In the following years, I tried to occasionnaly play simple family board games from time to time, and it would be dreadful for me. Literally deadful: I would get anxiety attacks playing Monopoly. SkipBo would make me sweat bullets. To top it off, I discovered I was a pretty bad loser. To be perfectly honest, I probably always was a terrible loser back when I drank too, but I don't remember much of it, on accounts I was drunk most of the time. I do remember not having a lot of fun and getting into loud arguments with fellow gamers, and it's probably a sign of just how bad a loser I was.  But I had stopped gaming. I was literally off my game! It did not stop the attraction to gaming one damn bit.
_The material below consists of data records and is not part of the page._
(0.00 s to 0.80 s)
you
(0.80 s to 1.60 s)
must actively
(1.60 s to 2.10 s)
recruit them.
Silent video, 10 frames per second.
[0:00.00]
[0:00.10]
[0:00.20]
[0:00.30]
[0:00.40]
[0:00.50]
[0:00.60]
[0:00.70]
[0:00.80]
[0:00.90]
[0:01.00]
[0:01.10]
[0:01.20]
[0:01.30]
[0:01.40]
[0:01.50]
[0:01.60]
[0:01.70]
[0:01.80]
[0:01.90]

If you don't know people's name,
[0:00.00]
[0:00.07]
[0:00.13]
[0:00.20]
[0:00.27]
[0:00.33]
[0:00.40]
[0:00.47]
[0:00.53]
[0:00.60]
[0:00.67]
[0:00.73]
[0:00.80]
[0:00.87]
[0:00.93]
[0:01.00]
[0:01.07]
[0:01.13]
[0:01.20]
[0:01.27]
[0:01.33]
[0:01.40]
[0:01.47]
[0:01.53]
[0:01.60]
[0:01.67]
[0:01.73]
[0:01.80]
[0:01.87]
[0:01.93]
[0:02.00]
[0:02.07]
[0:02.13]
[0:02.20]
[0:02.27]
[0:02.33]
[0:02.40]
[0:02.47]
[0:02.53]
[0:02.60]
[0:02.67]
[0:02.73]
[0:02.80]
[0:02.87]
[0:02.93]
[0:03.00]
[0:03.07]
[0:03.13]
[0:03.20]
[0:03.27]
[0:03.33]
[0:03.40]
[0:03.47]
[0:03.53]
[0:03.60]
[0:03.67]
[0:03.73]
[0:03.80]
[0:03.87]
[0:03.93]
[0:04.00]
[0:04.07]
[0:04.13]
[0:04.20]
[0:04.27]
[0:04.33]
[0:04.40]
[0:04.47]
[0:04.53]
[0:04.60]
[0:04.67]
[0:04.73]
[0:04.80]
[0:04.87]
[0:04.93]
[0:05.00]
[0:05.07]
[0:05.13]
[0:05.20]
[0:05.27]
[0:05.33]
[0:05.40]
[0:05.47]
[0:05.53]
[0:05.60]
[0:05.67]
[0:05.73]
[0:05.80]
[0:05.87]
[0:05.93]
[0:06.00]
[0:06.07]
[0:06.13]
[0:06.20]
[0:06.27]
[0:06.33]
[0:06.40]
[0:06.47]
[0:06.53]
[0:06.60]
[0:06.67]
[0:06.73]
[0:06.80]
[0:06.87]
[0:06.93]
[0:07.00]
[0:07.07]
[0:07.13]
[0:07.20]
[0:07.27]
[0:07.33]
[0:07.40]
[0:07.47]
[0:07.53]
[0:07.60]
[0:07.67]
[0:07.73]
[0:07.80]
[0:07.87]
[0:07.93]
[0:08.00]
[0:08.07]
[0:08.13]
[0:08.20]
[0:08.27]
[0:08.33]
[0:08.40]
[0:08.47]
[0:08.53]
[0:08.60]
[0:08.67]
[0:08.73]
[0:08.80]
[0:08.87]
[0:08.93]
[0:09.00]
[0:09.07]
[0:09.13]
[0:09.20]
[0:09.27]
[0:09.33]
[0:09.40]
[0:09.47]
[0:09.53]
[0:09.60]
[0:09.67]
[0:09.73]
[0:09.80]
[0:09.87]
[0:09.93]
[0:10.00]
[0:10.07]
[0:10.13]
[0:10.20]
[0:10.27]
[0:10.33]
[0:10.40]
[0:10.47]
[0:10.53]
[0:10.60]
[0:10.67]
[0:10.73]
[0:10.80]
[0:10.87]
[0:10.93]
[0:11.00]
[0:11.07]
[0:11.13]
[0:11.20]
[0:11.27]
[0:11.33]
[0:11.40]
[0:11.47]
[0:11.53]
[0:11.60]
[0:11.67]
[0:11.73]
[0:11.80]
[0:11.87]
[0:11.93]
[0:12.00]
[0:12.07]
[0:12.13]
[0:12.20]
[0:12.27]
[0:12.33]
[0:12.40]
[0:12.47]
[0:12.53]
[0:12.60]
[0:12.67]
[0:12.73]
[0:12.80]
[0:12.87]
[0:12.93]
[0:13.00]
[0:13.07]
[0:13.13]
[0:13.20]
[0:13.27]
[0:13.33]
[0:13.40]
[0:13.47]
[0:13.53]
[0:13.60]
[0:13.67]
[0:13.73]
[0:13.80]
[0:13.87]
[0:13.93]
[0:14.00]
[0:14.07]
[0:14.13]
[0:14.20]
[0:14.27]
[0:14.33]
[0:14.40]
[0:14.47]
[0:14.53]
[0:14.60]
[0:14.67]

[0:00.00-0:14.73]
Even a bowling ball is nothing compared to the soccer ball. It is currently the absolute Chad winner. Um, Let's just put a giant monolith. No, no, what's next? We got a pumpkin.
So for some two decades, I resorted to watching every video game show on tv, reading gaming mags in stores, going to Toys'R'Us and pining over all those pretty boxes (I thought that family games might be less dangerous than serious games, somehow). Mostly, though, I sat at the table whenever a card game or a boardgame was played in the same building I was in and I watched, attentively, for hours, studying the strategies, enjoying the gameplay and the repartie, loving every minute of it, all the while trying not to pee my pants for fear of joinging in.

In my silly little brain, boozing and gaming were so closely associated, they had the same effect on me. And my fear of drinking was merged with a fear of gaming. 

Stupid brain. 

Fast forward to 2011. My husband (the same as above) and I adopted a marvelous little boy. We were now responsibe for the forging of this little person, for teaching him everything from talking to walking to, yes, playing. And I realized I was scared of playing. I was scared of games. This could not be. My parents had not been into games much at all when I was a child, except for the occasional Scrabble night in the 1970s to which I was certainly not invited, because of too much cigarettes and scotch, because the 70s. I cannot say that my parents taught me to play, or to game, ever. My husband's family were card players, avid ones. We still have the booklets used to keep score in the endless games of 500 and Hearts. My husband and his brother even invented a card game, some trick taking thing they call "le jeu".

But I could not place the entire onus of teaching our son play and games on his father. It would not be fair to either of them. So I discerned, for about a year.

At the beginning of 2012, I decided that I needed to set myself straight and start to teach my son gaming. He turned two and I introduced him to the wonderful things that are dice. I bought him giant foam polyhedrals, as well as a full set of 22mm polyhedrals and an assortment of d6 of the same size. He loves them. We are learning numbers on them, though they are as often used as train cars or as meal for the imaginary fish we will be cathcing from the confort of our couch-cum-sailboat.

I bought a set for myself too. Then I bought more. Then I started buying tabletop games, mostly dice games, because that's always what I loved the most back in the day. I also started watching Wil Wheaton's TableTop show on Geek and Sundry and I came to the realization that I was a born again gamer.

So I bought DIxit and all the expansions and I brought it to a friend's house we were staying in last Christmas and we played. I played. I got beat so badly it was pityful. And it was all marvelous. 

Since then, I have participated in a bunch of Kickstarters for a bunch of games, all but one dice games. And I love it. 

Last night, I played solitaire on the living room table while my son played something with another deck of cards. We had a ball.